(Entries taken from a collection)

************

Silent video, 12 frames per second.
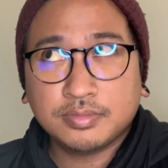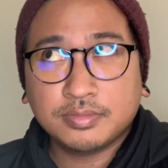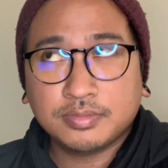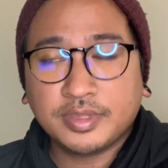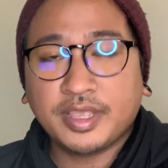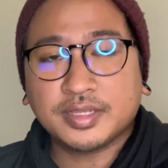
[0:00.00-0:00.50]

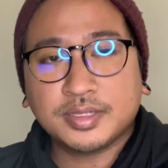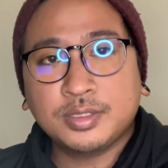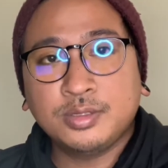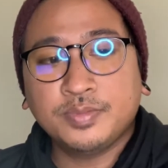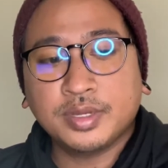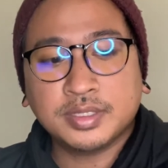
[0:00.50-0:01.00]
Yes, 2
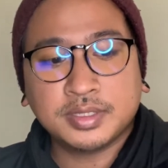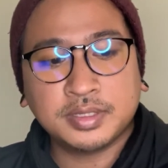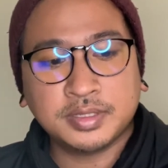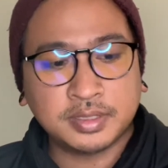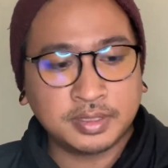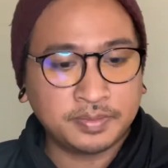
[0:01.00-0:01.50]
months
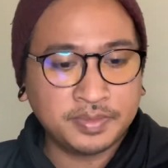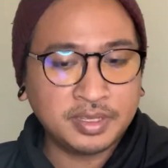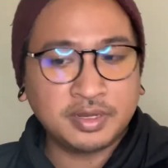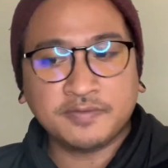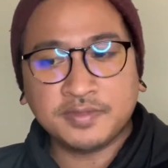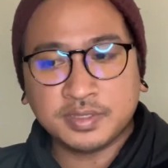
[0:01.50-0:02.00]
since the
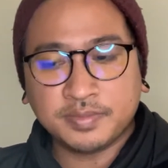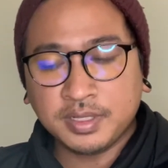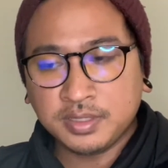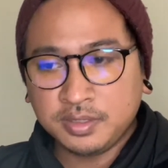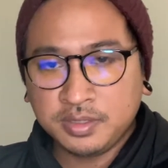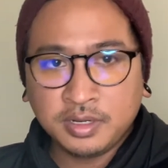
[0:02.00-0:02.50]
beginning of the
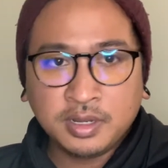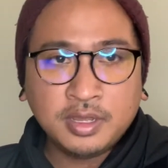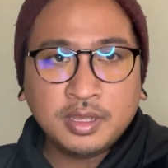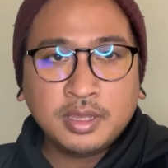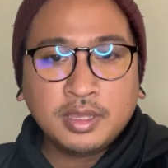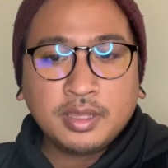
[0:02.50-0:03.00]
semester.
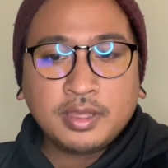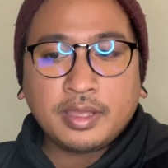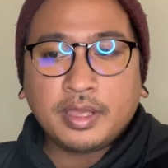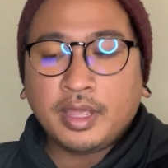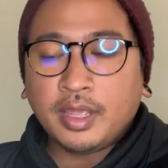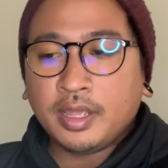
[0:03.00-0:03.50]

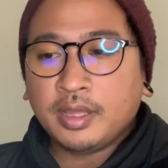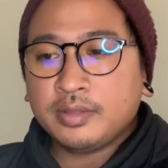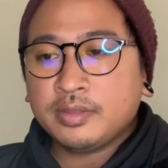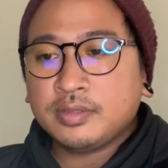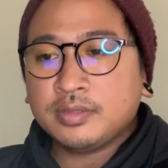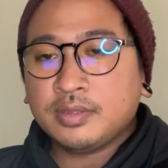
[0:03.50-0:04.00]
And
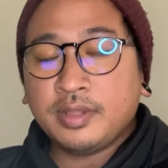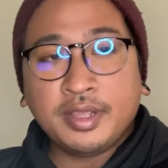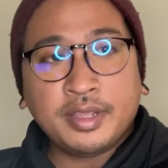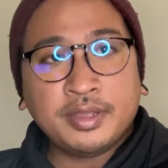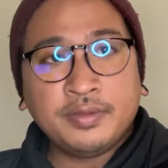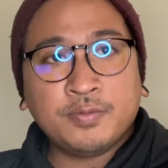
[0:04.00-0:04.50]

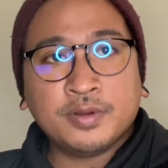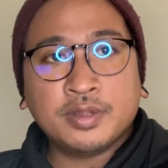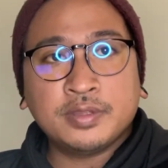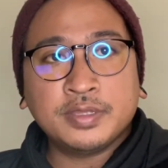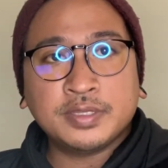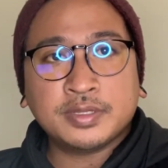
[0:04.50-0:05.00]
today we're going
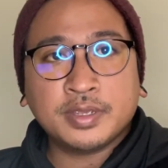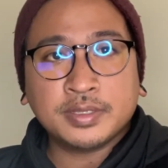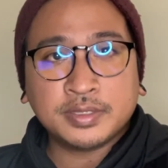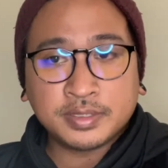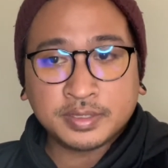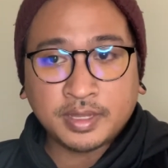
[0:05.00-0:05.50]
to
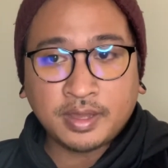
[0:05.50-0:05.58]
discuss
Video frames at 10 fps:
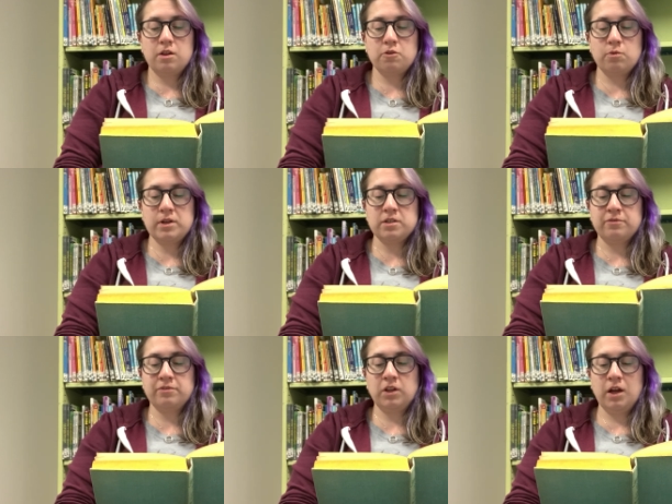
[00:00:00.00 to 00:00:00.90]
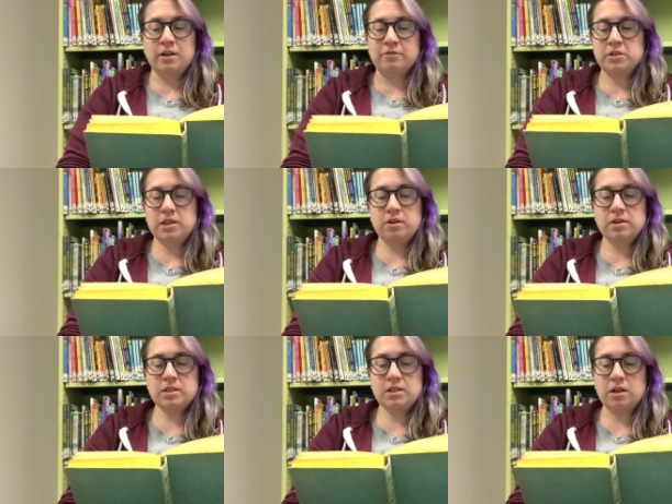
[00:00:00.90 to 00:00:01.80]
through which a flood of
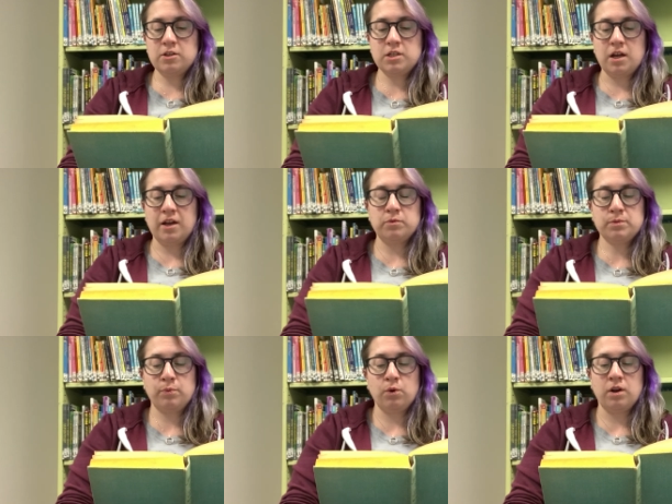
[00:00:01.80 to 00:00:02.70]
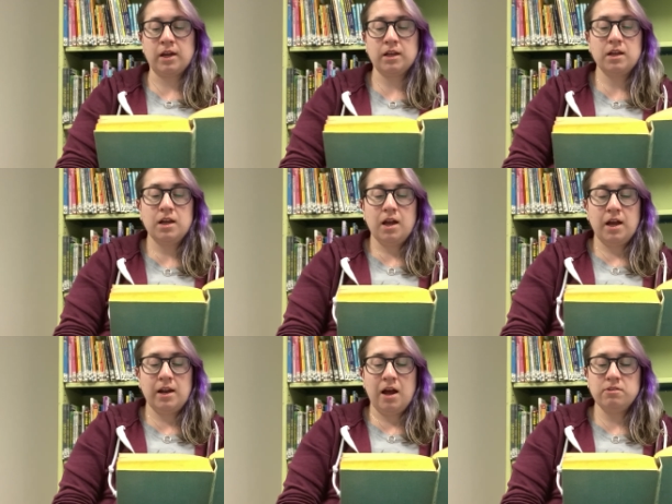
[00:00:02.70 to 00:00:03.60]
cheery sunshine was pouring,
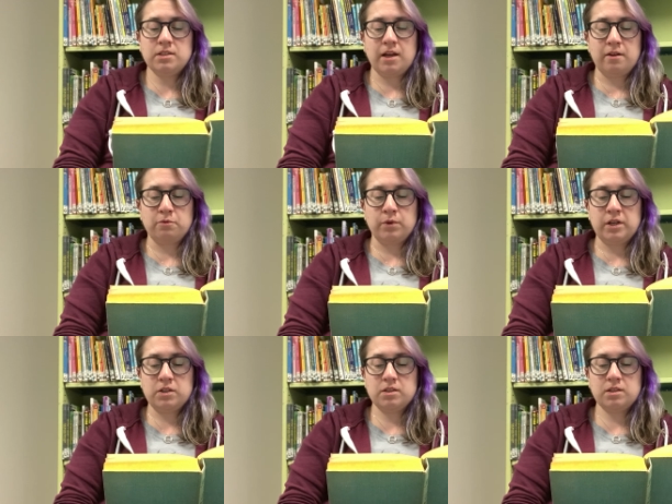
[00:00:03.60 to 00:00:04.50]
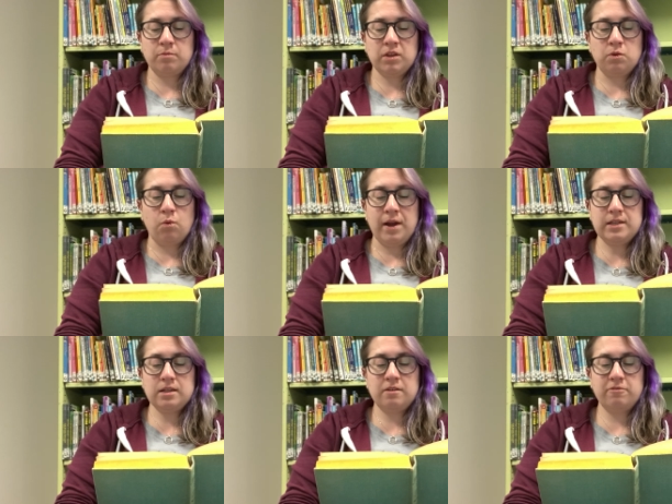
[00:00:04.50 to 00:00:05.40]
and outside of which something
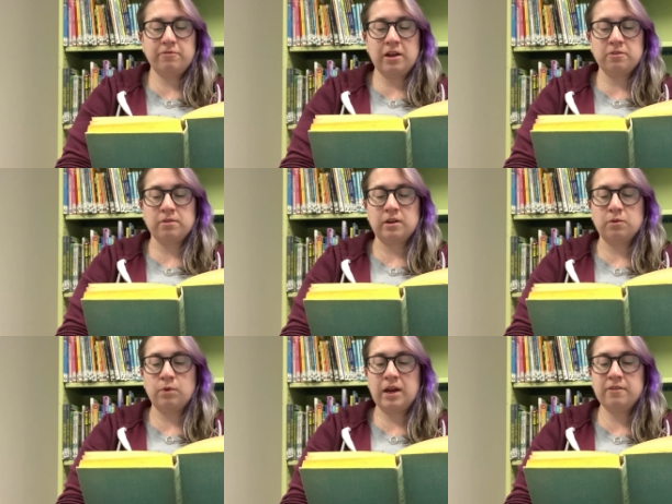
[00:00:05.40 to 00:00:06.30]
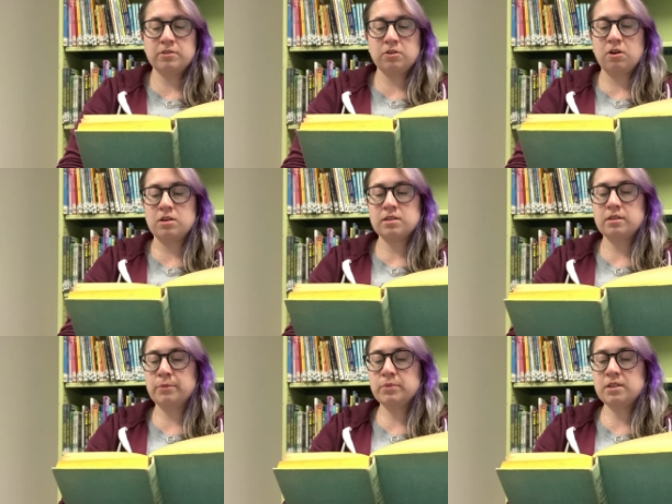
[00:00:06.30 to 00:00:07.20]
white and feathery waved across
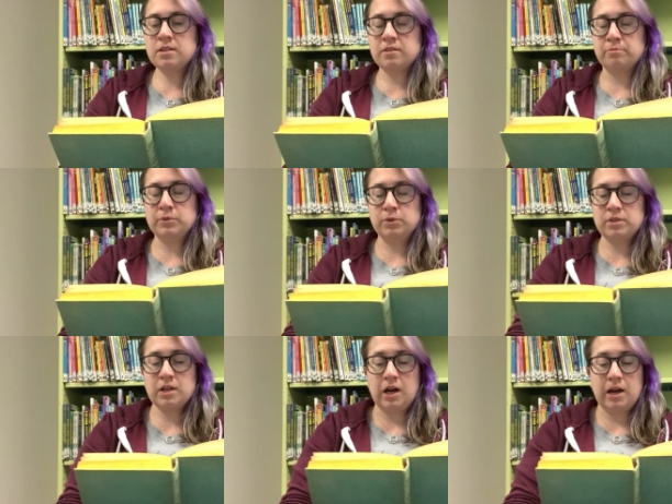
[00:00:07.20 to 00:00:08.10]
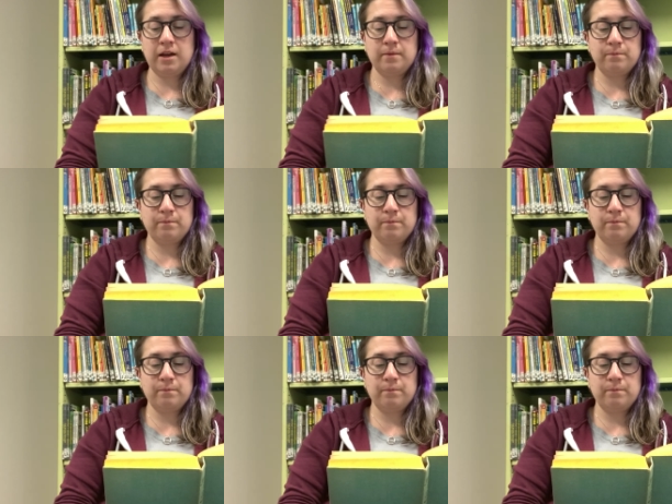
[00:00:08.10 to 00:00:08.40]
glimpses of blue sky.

************

Task requirements
What is needed here is an exact copy of every record, with the pictures left out.

Reply to the exercise
Silent video, 12 frames per second.
[0:00.00-0:00.50]

[0:00.50-0:01.00]
Yes, 2
[0:01.00-0:01.50]
months
[0:01.50-0:02.00]
since the
[0:02.00-0:02.50]
beginning of the
[0:02.50-0:03.00]
semester.
[0:03.00-0:03.50]

[0:03.50-0:04.00]
And
[0:04.00-0:04.50]

[0:04.50-0:05.00]
today we're going
[0:05.00-0:05.50]
to
[0:05.50-0:05.58]
discuss
Video frames at 10 fps:
[00:00:00.00 to 00:00:00.90]
[00:00:00.90 to 00:00:01.80]
through which a flood of
[00:00:01.80 to 00:00:02.70]
[00:00:02.70 to 00:00:03.60]
cheery sunshine was pouring,
[00:00:03.60 to 00:00:04.50]
[00:00:04.50 to 00:00:05.40]
and outside of which something
[00:00:05.40 to 00:00:06.30]
[00:00:06.30 to 00:00:07.20]
white and feathery waved across
[00:00:07.20 to 00:00:08.10]
[00:00:08.10 to 00:00:08.40]
glimpses of blue sky.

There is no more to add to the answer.